Please write every entry out again, exactly as it reads below.
____ Extracted information
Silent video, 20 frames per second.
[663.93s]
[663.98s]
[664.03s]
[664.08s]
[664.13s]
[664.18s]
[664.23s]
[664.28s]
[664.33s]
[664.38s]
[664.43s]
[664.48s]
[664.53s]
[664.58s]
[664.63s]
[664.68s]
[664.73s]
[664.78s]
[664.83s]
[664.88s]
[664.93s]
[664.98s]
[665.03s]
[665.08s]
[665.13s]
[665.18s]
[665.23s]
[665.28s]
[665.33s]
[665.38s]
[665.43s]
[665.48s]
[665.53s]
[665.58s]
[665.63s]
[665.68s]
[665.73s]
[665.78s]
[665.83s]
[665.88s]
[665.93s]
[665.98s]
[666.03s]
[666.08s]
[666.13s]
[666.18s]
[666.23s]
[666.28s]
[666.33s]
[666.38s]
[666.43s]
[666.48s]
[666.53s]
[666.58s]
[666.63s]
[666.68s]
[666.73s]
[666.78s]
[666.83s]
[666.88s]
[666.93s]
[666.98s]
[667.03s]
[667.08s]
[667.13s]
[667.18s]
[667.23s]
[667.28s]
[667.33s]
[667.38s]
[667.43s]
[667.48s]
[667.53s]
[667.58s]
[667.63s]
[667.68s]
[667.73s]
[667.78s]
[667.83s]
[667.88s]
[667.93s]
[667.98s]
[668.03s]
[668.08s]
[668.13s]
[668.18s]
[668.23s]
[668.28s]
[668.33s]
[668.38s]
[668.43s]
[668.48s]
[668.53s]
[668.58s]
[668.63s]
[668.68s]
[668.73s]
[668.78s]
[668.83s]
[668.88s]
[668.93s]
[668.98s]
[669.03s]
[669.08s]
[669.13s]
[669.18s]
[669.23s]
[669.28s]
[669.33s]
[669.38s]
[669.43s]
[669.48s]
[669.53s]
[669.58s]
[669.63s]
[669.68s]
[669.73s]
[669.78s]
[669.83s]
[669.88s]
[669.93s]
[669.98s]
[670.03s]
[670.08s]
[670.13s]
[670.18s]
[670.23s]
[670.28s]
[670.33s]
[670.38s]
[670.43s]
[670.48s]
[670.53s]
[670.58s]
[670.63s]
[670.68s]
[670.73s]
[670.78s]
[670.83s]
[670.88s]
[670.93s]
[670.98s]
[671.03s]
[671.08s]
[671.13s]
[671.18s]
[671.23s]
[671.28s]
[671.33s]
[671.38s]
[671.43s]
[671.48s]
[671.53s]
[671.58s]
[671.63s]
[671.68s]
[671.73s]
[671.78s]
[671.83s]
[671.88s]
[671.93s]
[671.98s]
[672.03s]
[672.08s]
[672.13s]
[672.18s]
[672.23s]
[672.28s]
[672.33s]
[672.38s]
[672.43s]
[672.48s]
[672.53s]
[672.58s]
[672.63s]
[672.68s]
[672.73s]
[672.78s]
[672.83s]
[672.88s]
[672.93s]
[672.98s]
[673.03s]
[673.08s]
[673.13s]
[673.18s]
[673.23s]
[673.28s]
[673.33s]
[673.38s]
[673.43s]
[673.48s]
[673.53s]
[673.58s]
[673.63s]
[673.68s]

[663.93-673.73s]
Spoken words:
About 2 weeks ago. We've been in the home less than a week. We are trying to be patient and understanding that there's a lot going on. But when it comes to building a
________
**Solution**
Silent video, 20 frames per second.
[663.93s]
[663.98s]
[664.03s]
[664.08s]
[664.13s]
[664.18s]
[664.23s]
[664.28s]
[664.33s]
[664.38s]
[664.43s]
[664.48s]
[664.53s]
[664.58s]
[664.63s]
[664.68s]
[664.73s]
[664.78s]
[664.83s]
[664.88s]
[664.93s]
[664.98s]
[665.03s]
[665.08s]
[665.13s]
[665.18s]
[665.23s]
[665.28s]
[665.33s]
[665.38s]
[665.43s]
[665.48s]
[665.53s]
[665.58s]
[665.63s]
[665.68s]
[665.73s]
[665.78s]
[665.83s]
[665.88s]
[665.93s]
[665.98s]
[666.03s]
[666.08s]
[666.13s]
[666.18s]
[666.23s]
[666.28s]
[666.33s]
[666.38s]
[666.43s]
[666.48s]
[666.53s]
[666.58s]
[666.63s]
[666.68s]
[666.73s]
[666.78s]
[666.83s]
[666.88s]
[666.93s]
[666.98s]
[667.03s]
[667.08s]
[667.13s]
[667.18s]
[667.23s]
[667.28s]
[667.33s]
[667.38s]
[667.43s]
[667.48s]
[667.53s]
[667.58s]
[667.63s]
[667.68s]
[667.73s]
[667.78s]
[667.83s]
[667.88s]
[667.93s]
[667.98s]
[668.03s]
[668.08s]
[668.13s]
[668.18s]
[668.23s]
[668.28s]
[668.33s]
[668.38s]
[668.43s]
[668.48s]
[668.53s]
[668.58s]
[668.63s]
[668.68s]
[668.73s]
[668.78s]
[668.83s]
[668.88s]
[668.93s]
[668.98s]
[669.03s]
[669.08s]
[669.13s]
[669.18s]
[669.23s]
[669.28s]
[669.33s]
[669.38s]
[669.43s]
[669.48s]
[669.53s]
[669.58s]
[669.63s]
[669.68s]
[669.73s]
[669.78s]
[669.83s]
[669.88s]
[669.93s]
[669.98s]
[670.03s]
[670.08s]
[670.13s]
[670.18s]
[670.23s]
[670.28s]
[670.33s]
[670.38s]
[670.43s]
[670.48s]
[670.53s]
[670.58s]
[670.63s]
[670.68s]
[670.73s]
[670.78s]
[670.83s]
[670.88s]
[670.93s]
[670.98s]
[671.03s]
[671.08s]
[671.13s]
[671.18s]
[671.23s]
[671.28s]
[671.33s]
[671.38s]
[671.43s]
[671.48s]
[671.53s]
[671.58s]
[671.63s]
[671.68s]
[671.73s]
[671.78s]
[671.83s]
[671.88s]
[671.93s]
[671.98s]
[672.03s]
[672.08s]
[672.13s]
[672.18s]
[672.23s]
[672.28s]
[672.33s]
[672.38s]
[672.43s]
[672.48s]
[672.53s]
[672.58s]
[672.63s]
[672.68s]
[672.73s]
[672.78s]
[672.83s]
[672.88s]
[672.93s]
[672.98s]
[673.03s]
[673.08s]
[673.13s]
[673.18s]
[673.23s]
[673.28s]
[673.33s]
[673.38s]
[673.43s]
[673.48s]
[673.53s]
[673.58s]
[673.63s]
[673.68s]

[663.93-673.73s]
Spoken words:
About 2 weeks ago. We've been in the home less than a week. We are trying to be patient and understanding that there's a lot going on. But when it comes to building a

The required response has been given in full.